Eventually rabbi Smallman brought everybody to a common point of view. "To bring a bunch of Jews—and learned Jews!—to a single decision, that, my friend, is an achievement that can stand".

==History==
The story was written in about seven years after the author's last published story (not counting reprints in collections).

In 2016 the Tablet Magazine reprinted the story with the preface which described the origin of the story. William Tenn decided to retire from writing and devote himself to professorship under his original name of Philip Klass. However, in 1973 he met with his fans at a sci-fi convention and addressing the question why he quit, he answered there is not much market for what he wanted to write and mentioned this particular title thinking it to be an example of a non-starter. But it turned out that one of the fans was planning a collection of Jewish science fiction, so William Tenn wrote what he described as " a small monument to Sholem Aleichem", "The result: a magisterial meditation on Jewish identity, history, persecution, and pathologies that is both deeply thoughtful and utterly hilarious."

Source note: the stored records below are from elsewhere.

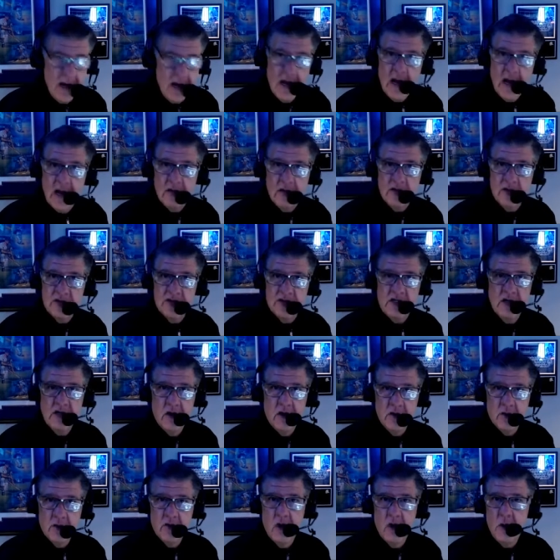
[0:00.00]
and you see
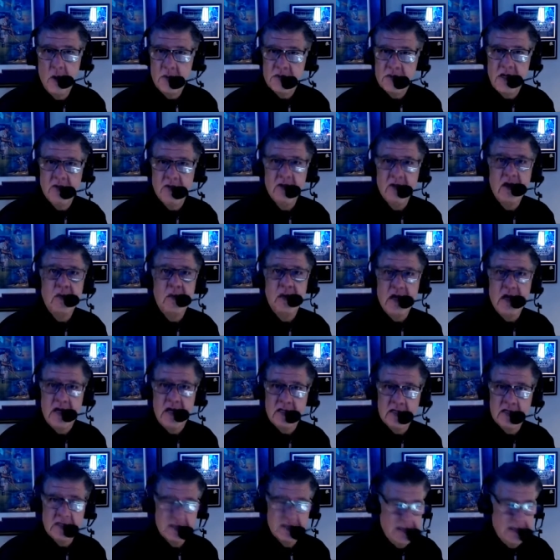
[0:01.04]
all the ropes and everything
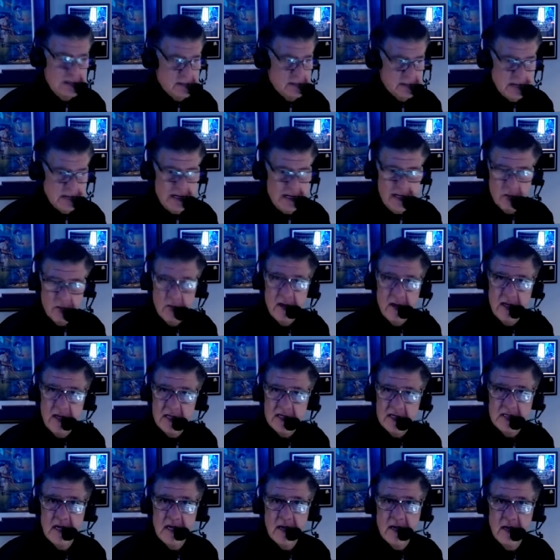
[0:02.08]
behind the scenes as they get ready to
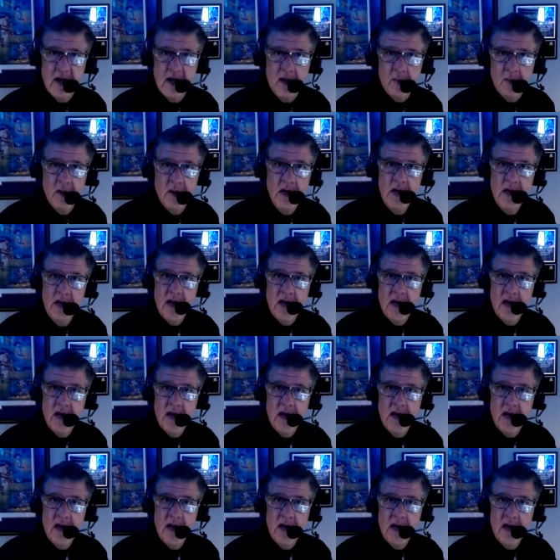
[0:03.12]
set it up.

In 1978 it was translated in German as Wir haben einen Rabbi auf der Venus and in 1998 in Russian as Таки у нас на Венере есть рабби!.

William Tenn delivered the reading of the story on WNYC's Spinning on Air with David Garland, November 22, 2002. The reading was accompanied by an interview.

==Discussion==

Phil M. Cohen writes: This hilarious story, which rings with Yiddish-inspired inflections and Sholom Aleichem's sardonic humor and style, is a romp through Jewish history, angst, and the perpetual foibles of the Jewish people as they argue over what comprises their identity. No matter when or where Jews may find themselves — even on Venus, with tentacles or without — they will always be a contentious people, rooted in sacred text, and looking over their shoulders at the past and straight ahead into the future with a sense of humor.

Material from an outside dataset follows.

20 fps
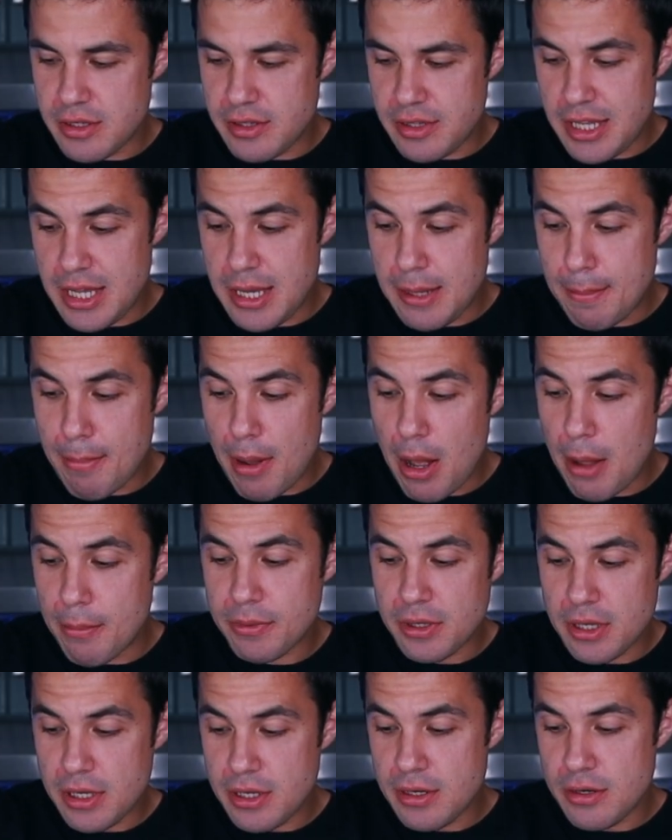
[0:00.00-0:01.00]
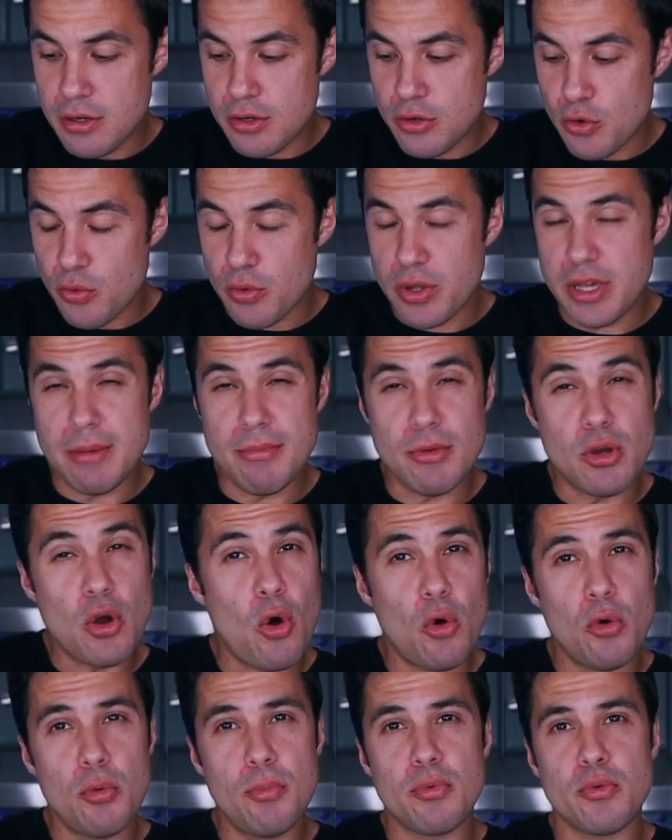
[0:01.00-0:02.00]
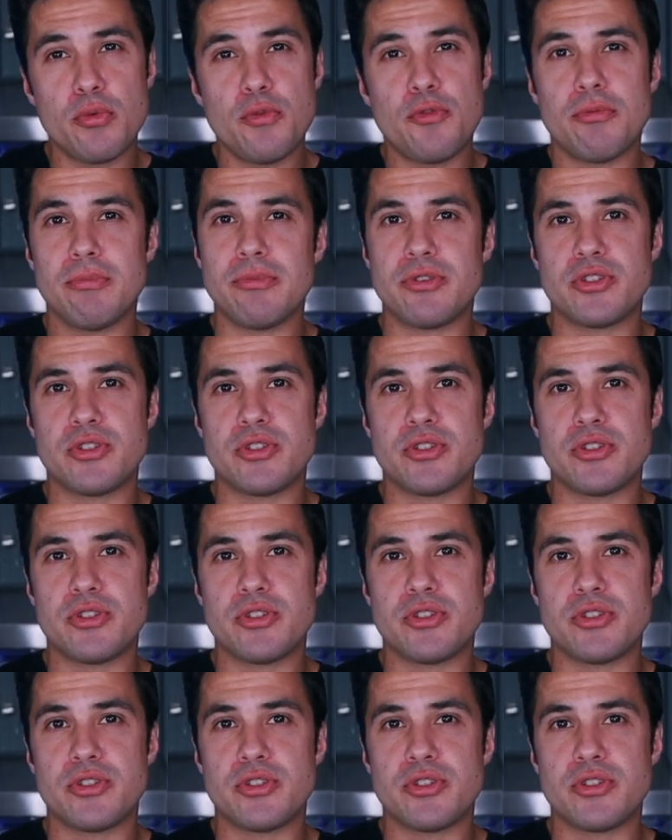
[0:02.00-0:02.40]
the Pumpkin Cream Cold Brew from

Bud Webster pinpoints the conflict as follows: Bulbas are not just aliens (after all, there were blue Jews from Aldebaran), they are not simply different, they are inhuman aliens. He writes that the solution is both properly Talmudic, and properly science-fictional: the Bulbas have sufficient human-ness, to transcend their non-humanity.

Nick Gevers wrote that the story shows "that even the oldest assumptions are perhaps more timeless than we think, and will make the future in their own, in this case distinctly rabbinical, image."

Walter Russell Mead, on an occasion of its republishing by Tablet, describes the story as "wry, funny, sharply observed and deeply human, it's a story that deserves a permanent place in the annals of science fiction, American literature and Jewish fiction. A Hanukkah present to the world from Tablet."